Tootsie's Orchid Lounge, painted an unlikely purple after a painter used the wrong colour in an early renovation, gave Willie Nelson his first songwriting work. Robert's Western World is a clothing shop by day and a traditional country venue by night, with walls full of Grand Ole Opry memorabilia and a stage that rarely stays empty. Legends Corner is voted consistently among Nashville's best country bars, and you could spend hours spotting legends in the photographs on the walls.
The scale of the newer celebrity-owned venues, Jason Aldean's and Ole Red among them, reflects how much the strip has been remade for tourism. But the bones of the old Broadway are still there, and so is the music, reliably, from before lunch until long after last orders.

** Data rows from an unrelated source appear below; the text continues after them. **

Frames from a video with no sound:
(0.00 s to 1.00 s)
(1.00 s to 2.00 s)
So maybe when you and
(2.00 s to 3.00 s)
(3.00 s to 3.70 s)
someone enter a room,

5. Fremont Street, Las Vegas, Nevada
Las Vegas has always understood that spectacle and volume are roughly the same thing. Fremont Street, the oldest part of the city, was Las Vegas' first paved street when it opened in 1905, and neon signs began appearing along its length in the late 1920s, earning it the early nickname Glitter Gulch.
By the 1990s, the city had pedestrianised the strip, installed the 1,500-foot LED canopy known as the Viva Vision screen overhead, and turned the whole block into the Fremont Street Experience, self-described as largest source of free entertainment in the world.

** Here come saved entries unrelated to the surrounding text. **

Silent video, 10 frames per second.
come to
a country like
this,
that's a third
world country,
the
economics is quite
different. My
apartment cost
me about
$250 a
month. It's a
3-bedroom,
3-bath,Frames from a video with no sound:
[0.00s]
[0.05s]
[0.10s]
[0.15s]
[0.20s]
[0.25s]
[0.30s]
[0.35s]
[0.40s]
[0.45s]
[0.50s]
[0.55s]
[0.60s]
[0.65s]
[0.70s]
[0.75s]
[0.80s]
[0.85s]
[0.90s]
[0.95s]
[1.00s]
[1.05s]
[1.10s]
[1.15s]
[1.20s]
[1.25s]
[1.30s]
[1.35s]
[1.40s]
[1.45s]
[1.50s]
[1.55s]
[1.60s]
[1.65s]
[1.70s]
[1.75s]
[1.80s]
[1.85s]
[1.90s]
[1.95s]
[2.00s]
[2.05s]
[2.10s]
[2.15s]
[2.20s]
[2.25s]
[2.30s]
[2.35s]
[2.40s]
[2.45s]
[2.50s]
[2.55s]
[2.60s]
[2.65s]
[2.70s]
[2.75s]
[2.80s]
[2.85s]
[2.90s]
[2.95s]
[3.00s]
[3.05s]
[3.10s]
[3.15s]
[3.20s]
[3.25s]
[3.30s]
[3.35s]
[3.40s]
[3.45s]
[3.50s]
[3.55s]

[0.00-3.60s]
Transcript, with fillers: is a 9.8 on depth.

Three permanent stages run concurrent live performances every evening. The acts range from local cover bands to touring names, and the summer Downtown Rocks series has in recent years featured chart acts playing to crowds with no ticket price and no dress code.
Street performer spots are allocated by lottery, with roughly 30 positions available and significant competition for each, which at least guarantees a certain standard of busking. The canopy runs overhead light shows set to music throughout the night.

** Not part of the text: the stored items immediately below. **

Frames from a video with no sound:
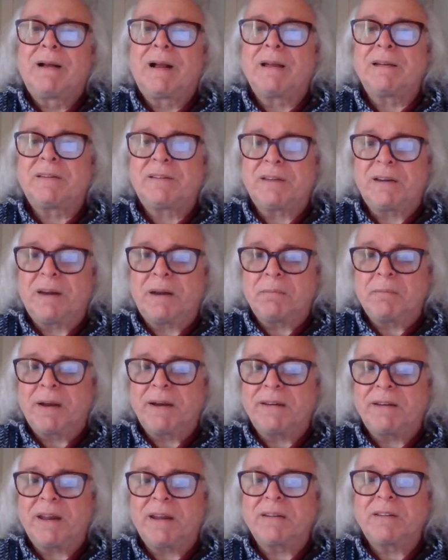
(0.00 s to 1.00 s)
I sit at
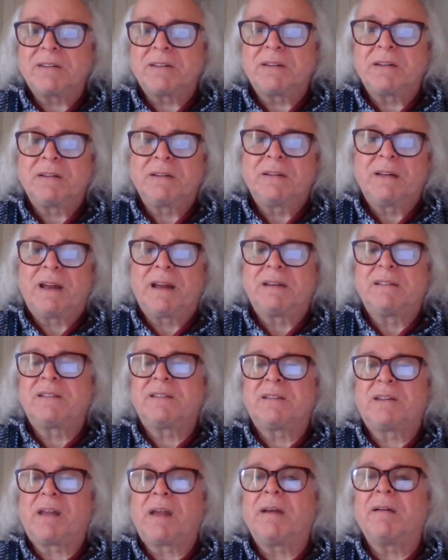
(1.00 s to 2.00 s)
my desk and
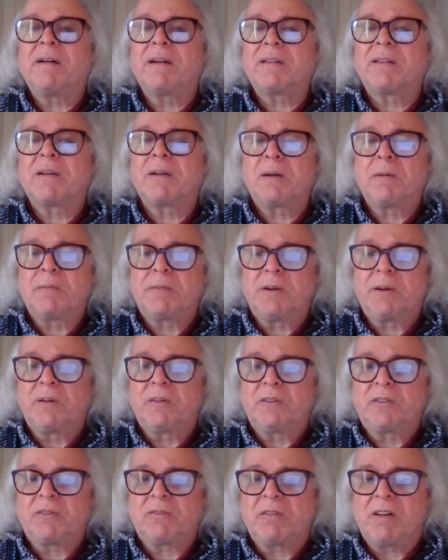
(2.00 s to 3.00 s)
stare at the
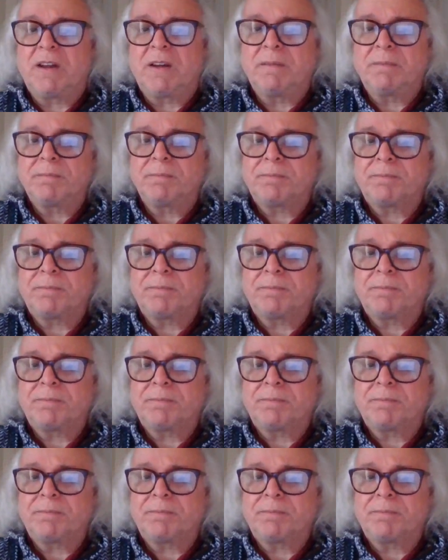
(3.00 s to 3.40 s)
computer screen.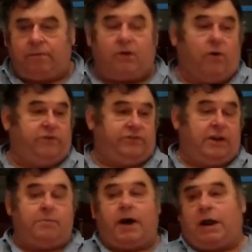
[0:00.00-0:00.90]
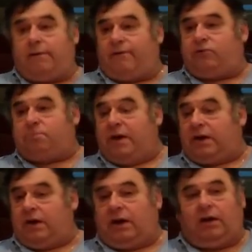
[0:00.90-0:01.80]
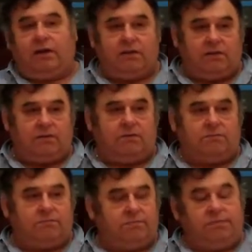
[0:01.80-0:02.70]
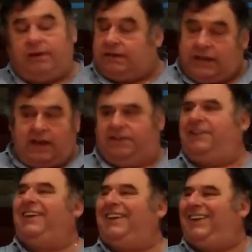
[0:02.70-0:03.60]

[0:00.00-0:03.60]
Because, in a manner of speaking, you did.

It is unapologetically loud, unapologetically produced, and something of a counterpoint to the rest of the streets on this list.
6. Duval Street, Key West, Florida
Duval Street is 1.25 miles long and, by the time you reach either end, you will have walked from the Gulf of Mexico to the Atlantic Ocean. It’s geography also makes it the southernmost street party in the continental United States, a narrow corridor of Victorian Conch-style houses, open-air bars, and live music that operates on approximately the same schedule as the sun.
Sloppy Joe's, at the corner of Duval and Greene Street since 1937 and listed on the National Register of Historic Places, runs live music every day from 10am until 2am. Hog's Breath Saloon and the Green Parrot Bar, the latter being a genuine neighbourhood institution at the quiet southern end of the street, keep their own stages busy throughout the week.
Rick's Bar occupies a single address but operates as several interconnected venues, which is useful when you've lost track of who you came with. The bars here close at 4am.
The tone is looser than most of the streets on this list, more carnival than concert hall. The music reflects that with reggae, tropical rock, acoustic blues blending in with the constant thud. Duval Street doesn't take itself entirely seriously, and the music is better for it.